Daarbij kan de consument deze morele afweging niet maken omdat zij hiervoor de kennis niet heeft. Varkensboeren doen over het algemeen niet mee aan de ‘open boerderijdagen’, net zomin als pluimveehouderijen en kalvermesterijen. Wie kent de levenscyclus van een vleeskuiken? Wie heeft het geschreeuw van een big waarvan de staart wordt afgebrand weleens gehoord? Welke consument heeft een gebroken borstbeen bij een leghen gevoeld? De kennis van de consument over dierenwelzijn in de intensieve veehouderij is niet gebaseerd op feiten noch op eigen ervaringen. En ondertussen probeert de sector met dure marketingcampagnes en snelle slogans de consument te vertellen dat het echt zo erg niet is.
En het derde bezwaar is dat de meeste mensen ook onvoldoende kennis hebben over de dieren zelf, over hun taal en gevoel; hun wensen en verlangens en alle wetenschappelijke onderzoeken die hiernaar gedaan zijn. Wie weet dat een koe de boer in de ochtend groet? Dat een hen al met haar kuiken communiceert als deze nog in het ei zit, dat ze 30 verschillende geluiden met bijbehorende betekenissen maakt en tot wel 100 soortgenoten individueel kan herkennen?

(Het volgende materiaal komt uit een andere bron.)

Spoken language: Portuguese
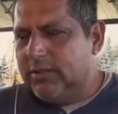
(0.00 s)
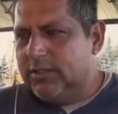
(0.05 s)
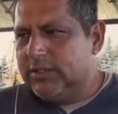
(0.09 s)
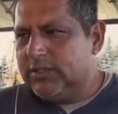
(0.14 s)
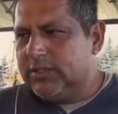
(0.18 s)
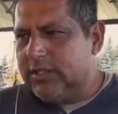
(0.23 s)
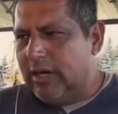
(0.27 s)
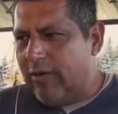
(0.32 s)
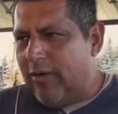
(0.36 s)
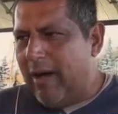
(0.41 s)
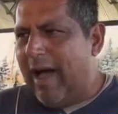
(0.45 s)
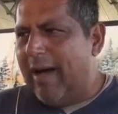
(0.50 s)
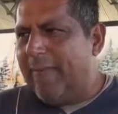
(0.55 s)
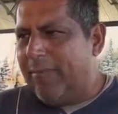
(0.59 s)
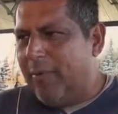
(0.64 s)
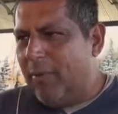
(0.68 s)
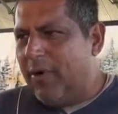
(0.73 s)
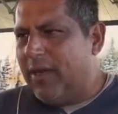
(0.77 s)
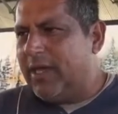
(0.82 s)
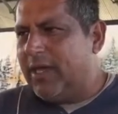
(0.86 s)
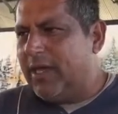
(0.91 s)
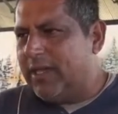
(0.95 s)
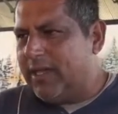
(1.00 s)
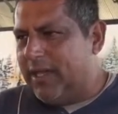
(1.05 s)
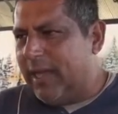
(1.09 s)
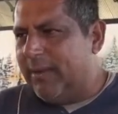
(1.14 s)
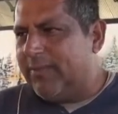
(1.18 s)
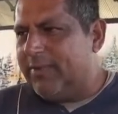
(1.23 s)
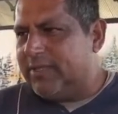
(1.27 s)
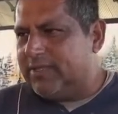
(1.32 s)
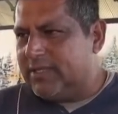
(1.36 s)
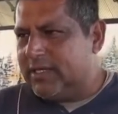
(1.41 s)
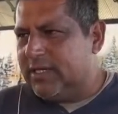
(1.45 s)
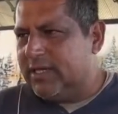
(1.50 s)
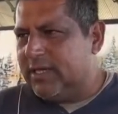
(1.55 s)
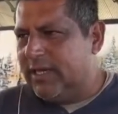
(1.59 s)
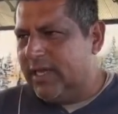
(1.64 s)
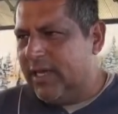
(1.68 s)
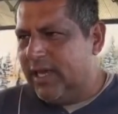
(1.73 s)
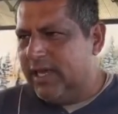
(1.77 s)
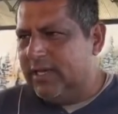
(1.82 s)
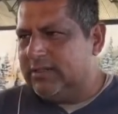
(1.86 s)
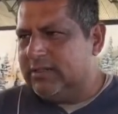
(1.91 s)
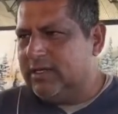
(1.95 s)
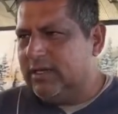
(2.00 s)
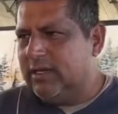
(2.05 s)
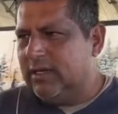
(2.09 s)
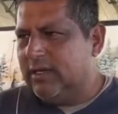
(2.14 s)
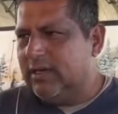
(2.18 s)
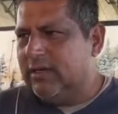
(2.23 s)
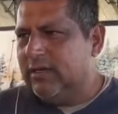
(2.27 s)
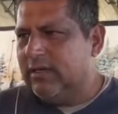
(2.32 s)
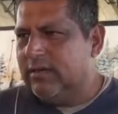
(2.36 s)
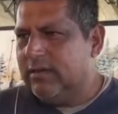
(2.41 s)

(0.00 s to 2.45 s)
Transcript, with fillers: isso é um apoio que dá para as crianças, que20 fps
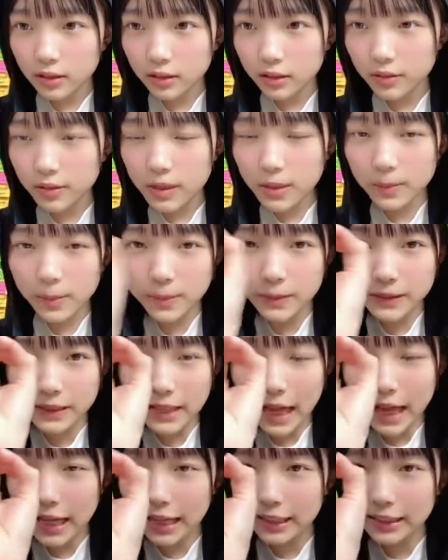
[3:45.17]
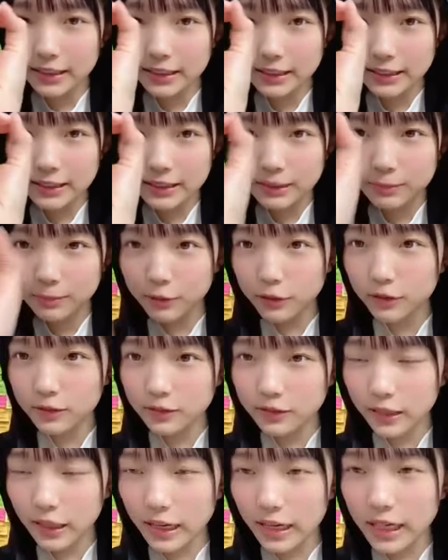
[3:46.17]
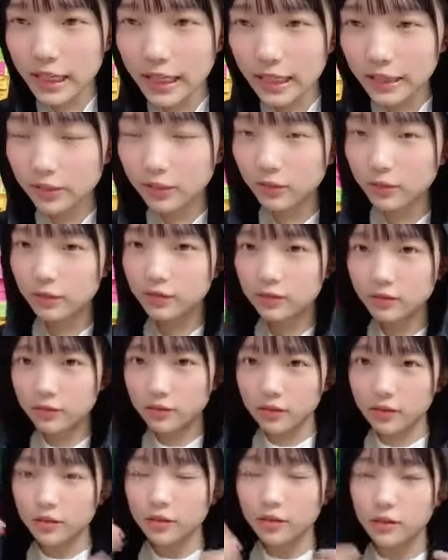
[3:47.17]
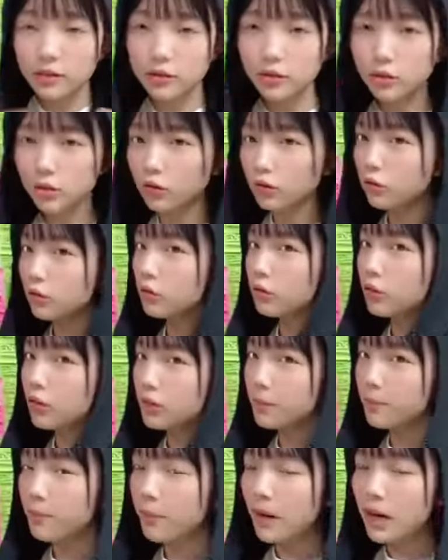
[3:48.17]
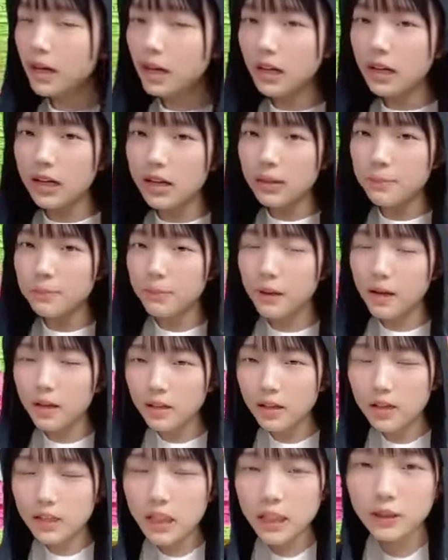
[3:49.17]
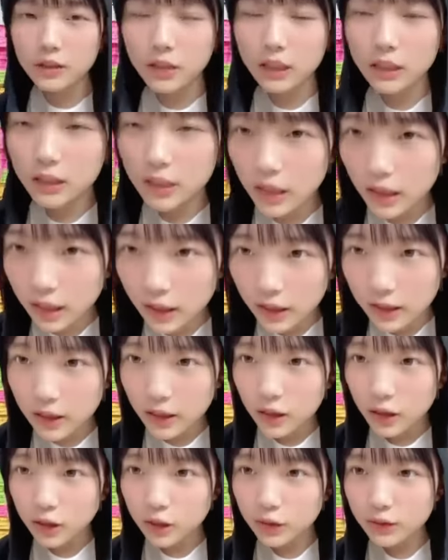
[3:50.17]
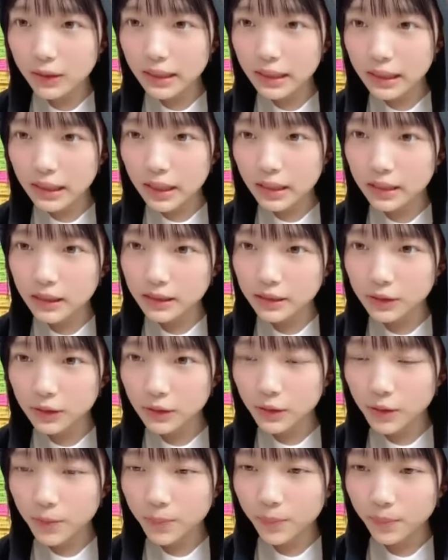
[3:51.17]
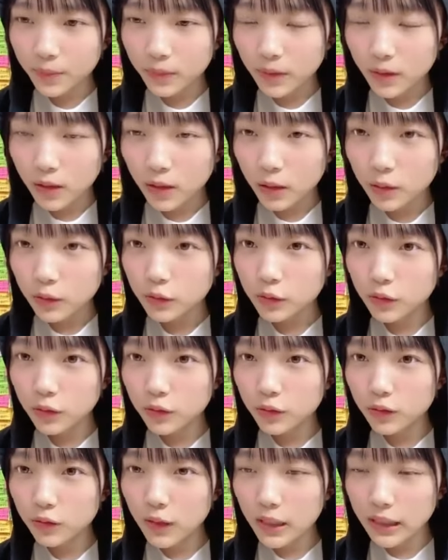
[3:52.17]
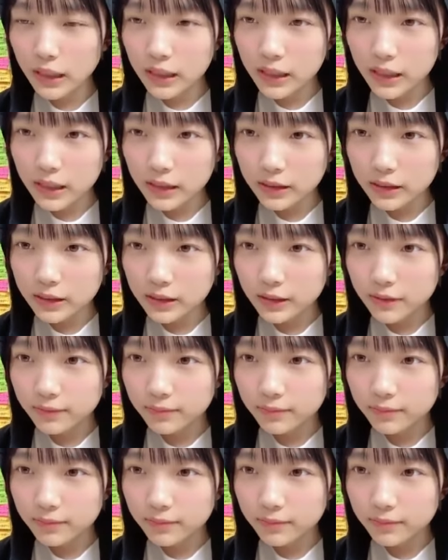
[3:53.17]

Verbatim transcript: 熊ネパパさん、ボールありがとう。そう、これパーカーパーカーなのかな上着なんですよ。そう、上着です。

Dat een varken heel duidelijk kan aangeven wat ze wil, maar vooral ook wat ze niet wil? En dat je dat aan haar gezicht kunt aflezen. Je kunt van een consument niet verlangen dat hij deze kennis heeft of proactief tot zich neemt. En je kunt al helemaal niet vragen of iemand op basis van deze kennis een persoonlijke financiële afweging wil maken. Een willekeurige consument heeft wel iets anders aan zijn hoofd als hij boodschappen doet. Hoe kun je daarvan verlangen iedere dag een ethische en morele afweging te maken?
Minister Adema moet nu leiderschap tonen en zelf wettelijk gaan vastleggen wat een dierwaardige veehouderij is. Daarvoor heeft hij voldoende wetenschappelijke inzichten tot zijn beschikking. Marktwerking is niet heilig als het gaat om hoe werkgevers met hun werknemers omgaan. De consument speelt geen rol in het vaststellen van het minimumloon van de supermarktmedewerker, noch in de omstandigheden waaronder bouwvakker moeten werken. Dat zou voor werkende dieren ook moeten gelden.